Tabata Training

Ask any of my clients what is  Tabata  training and you’ll see a face full of dread, slightly weepy eyes and a vein in their forehead pulsing.

 Tabata  protocol as detailed below:

  • warm up
  • 20 hard seconds work
  • 10 seconds rest
  • repeat 7 more times

Easy I hear you mutter, invented by Dr. Izumi  Tabata  and his team at the National Institute of Fitness and Sports in Tokyo and it’s now commonly used by many bodybuilders, Olympic lifters and gym goers alike in order to strip away body fat.

The effects of  Tabata  are increased calorie utilization through the day and more importantly, an increased rate of fat burning in the hours after training.  Tabata  uses both anaerobic and aerobic training systems. This is really hard work and 10 times better than using a Crosstrainer for 30+ Mins (slow and steady).

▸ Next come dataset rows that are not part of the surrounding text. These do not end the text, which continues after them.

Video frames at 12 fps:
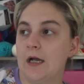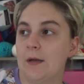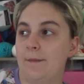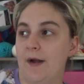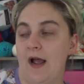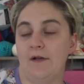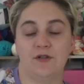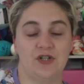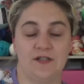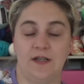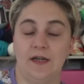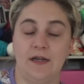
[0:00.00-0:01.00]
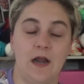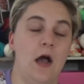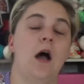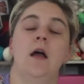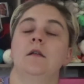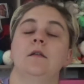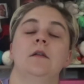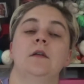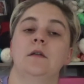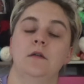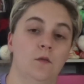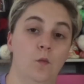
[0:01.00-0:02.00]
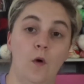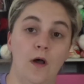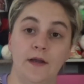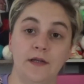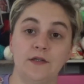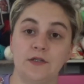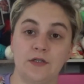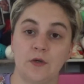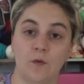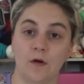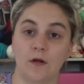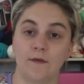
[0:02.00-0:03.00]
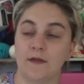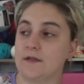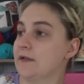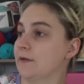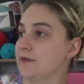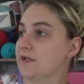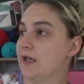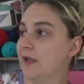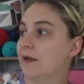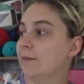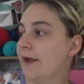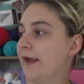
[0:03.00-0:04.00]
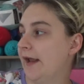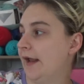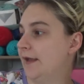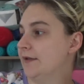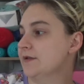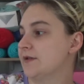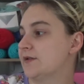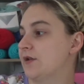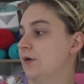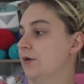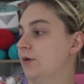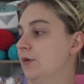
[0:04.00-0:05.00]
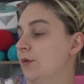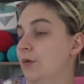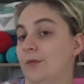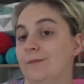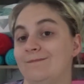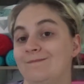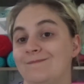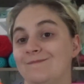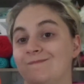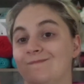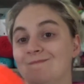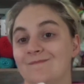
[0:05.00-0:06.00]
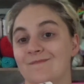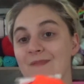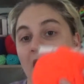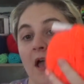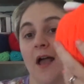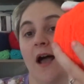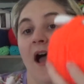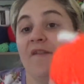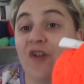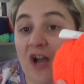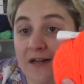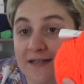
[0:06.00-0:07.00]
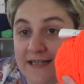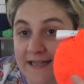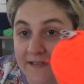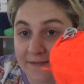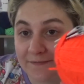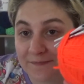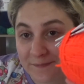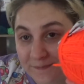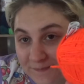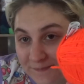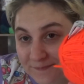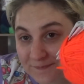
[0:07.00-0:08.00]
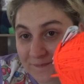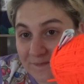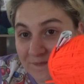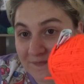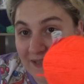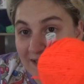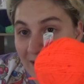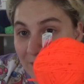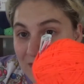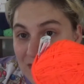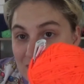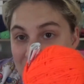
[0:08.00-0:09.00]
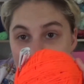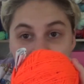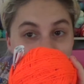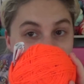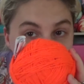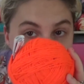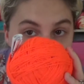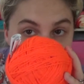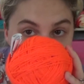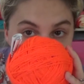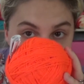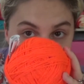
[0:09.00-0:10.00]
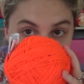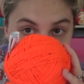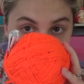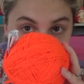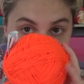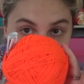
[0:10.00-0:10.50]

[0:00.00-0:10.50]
But I was just like not wanting to work on this. It was killing my hands. So I frogged it. And now it's just this giant neon orange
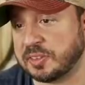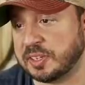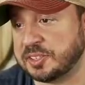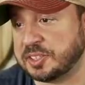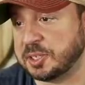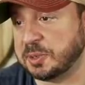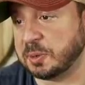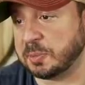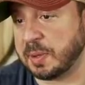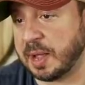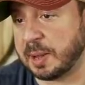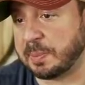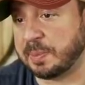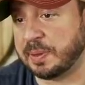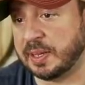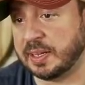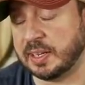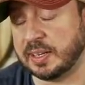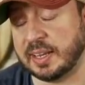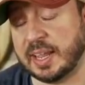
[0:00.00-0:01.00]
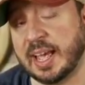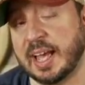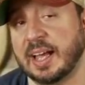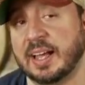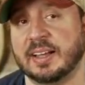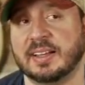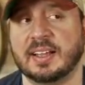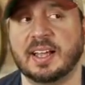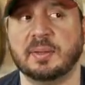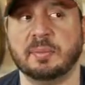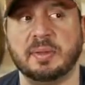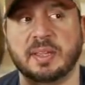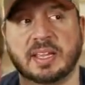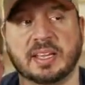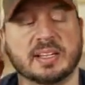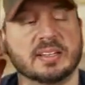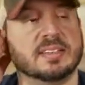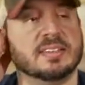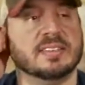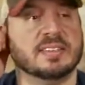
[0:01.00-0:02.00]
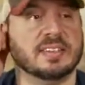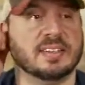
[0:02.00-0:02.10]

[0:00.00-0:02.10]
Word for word: it too, in my opinion. Yeah, I mean,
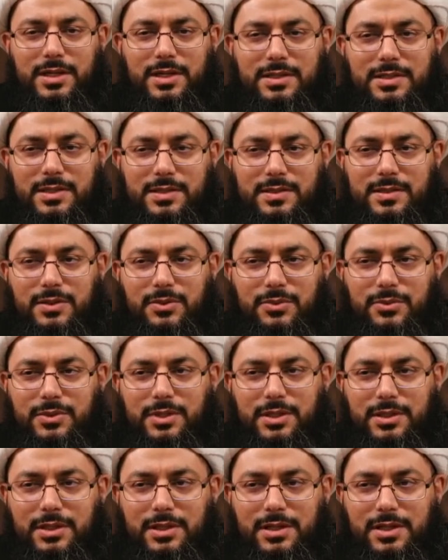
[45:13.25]
And we say
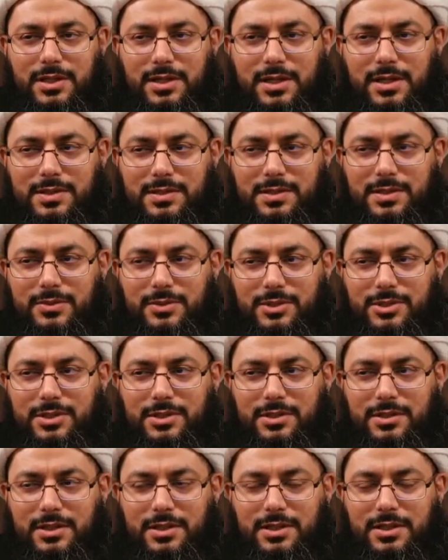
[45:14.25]
to them,
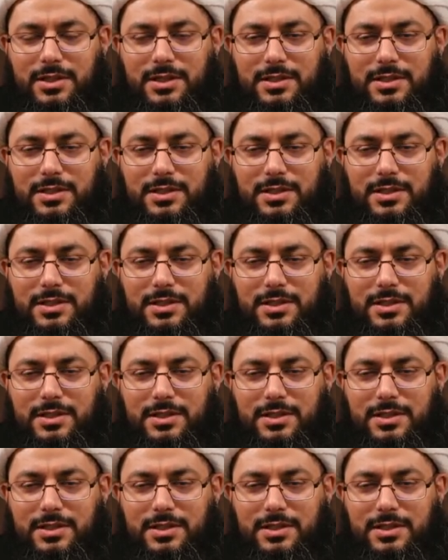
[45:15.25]
Do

 Tabata  works well with all body  exercises  keeping the same load and choosing exercises that won’t over stress the body, a deadlift for example wouldn’t be a great exercise to use due to bad form during the fin al rounds and grip might also be a factor.

So to start Select your chosen exercise, I have listed some you could use which I have used with my clients. Then Perform as many reps as possible for the 20 seconds and rest for 10 seconds only. You then repeat this cycle for 7 more times. 4 minutes in total.

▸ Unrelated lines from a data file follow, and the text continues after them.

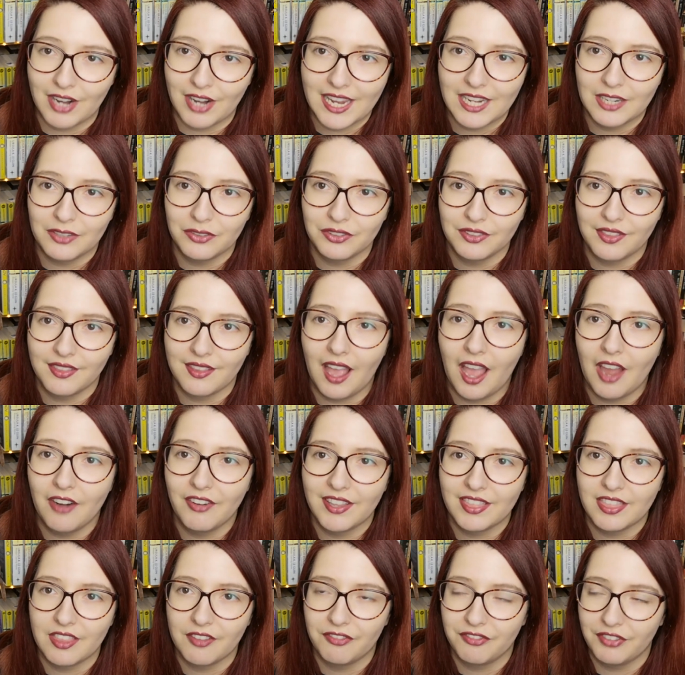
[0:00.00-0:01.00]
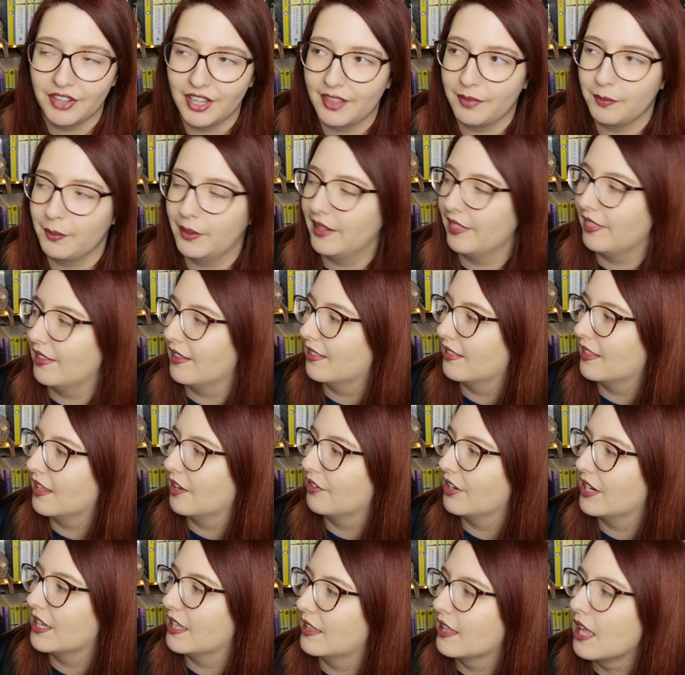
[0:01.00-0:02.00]
Reynolds. I read the first one in this
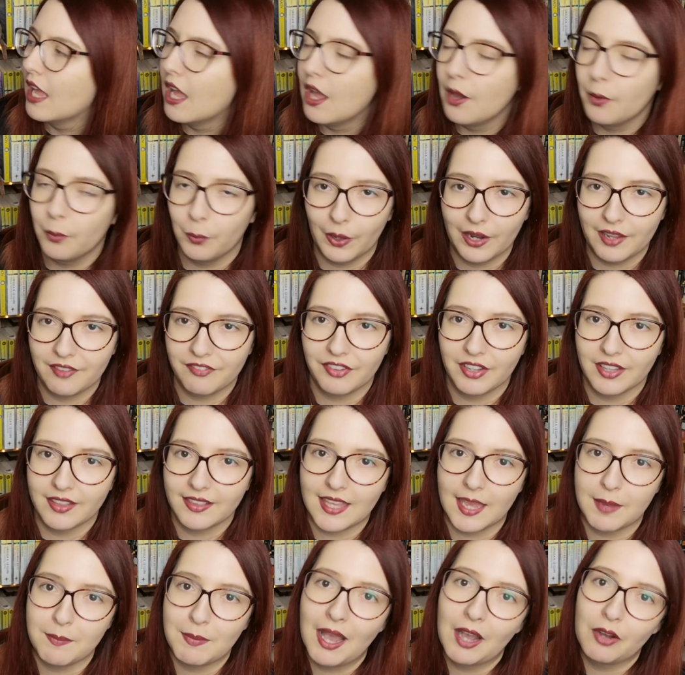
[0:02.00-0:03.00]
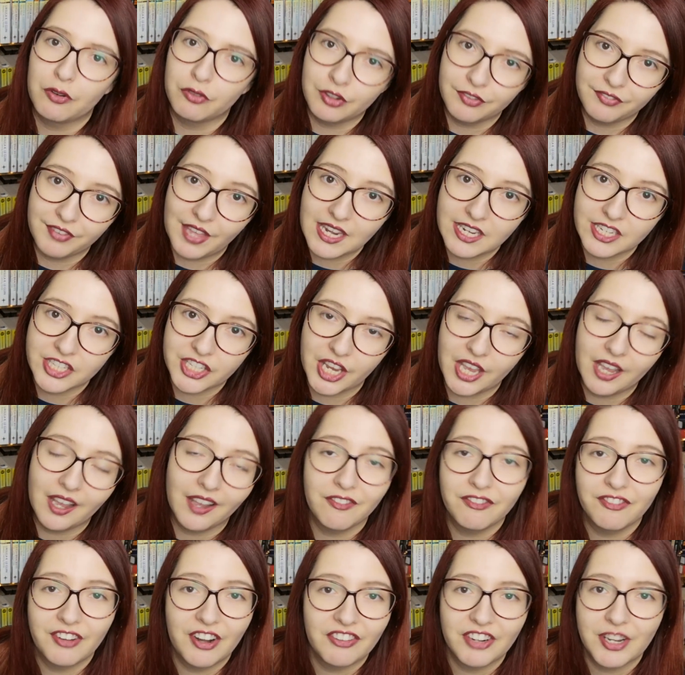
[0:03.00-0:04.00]
series when it first came out, Revenger.
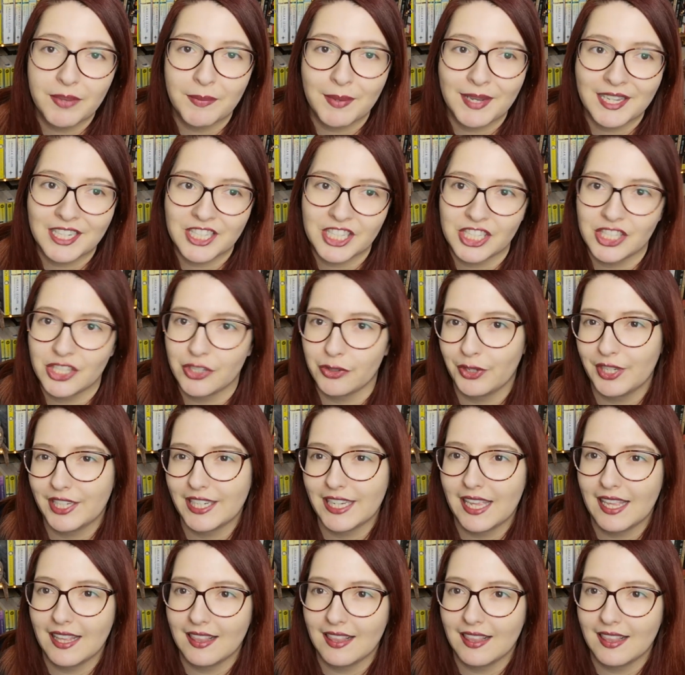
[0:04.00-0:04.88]
I very much enjoyed it.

Easiest to hardest exercises

  • Star jumps
  • Rowing Machine
  • Squat jumps
  • Skipping
  • Gliding plates running
  • Squats thrusts
  • Squat Presses
  • Boxing bag (hard and fast)
  • Burpees

When to use  Tabata  Always near the end of a workout it’s tough and should be very demanding so if you’re short on time then you’ll love them, I get clients to use different  exercises  for each workout and using the progression tips below.

Progressions You could start to play with the number of rounds and active time. Maybe adding a extra round each week and building up to 10-12 rounds, then using active time once you’ve reached your target number of rounds, 30secs instead of 20sec and reducing the rounds back down until you can make 10-12 again using 30sec.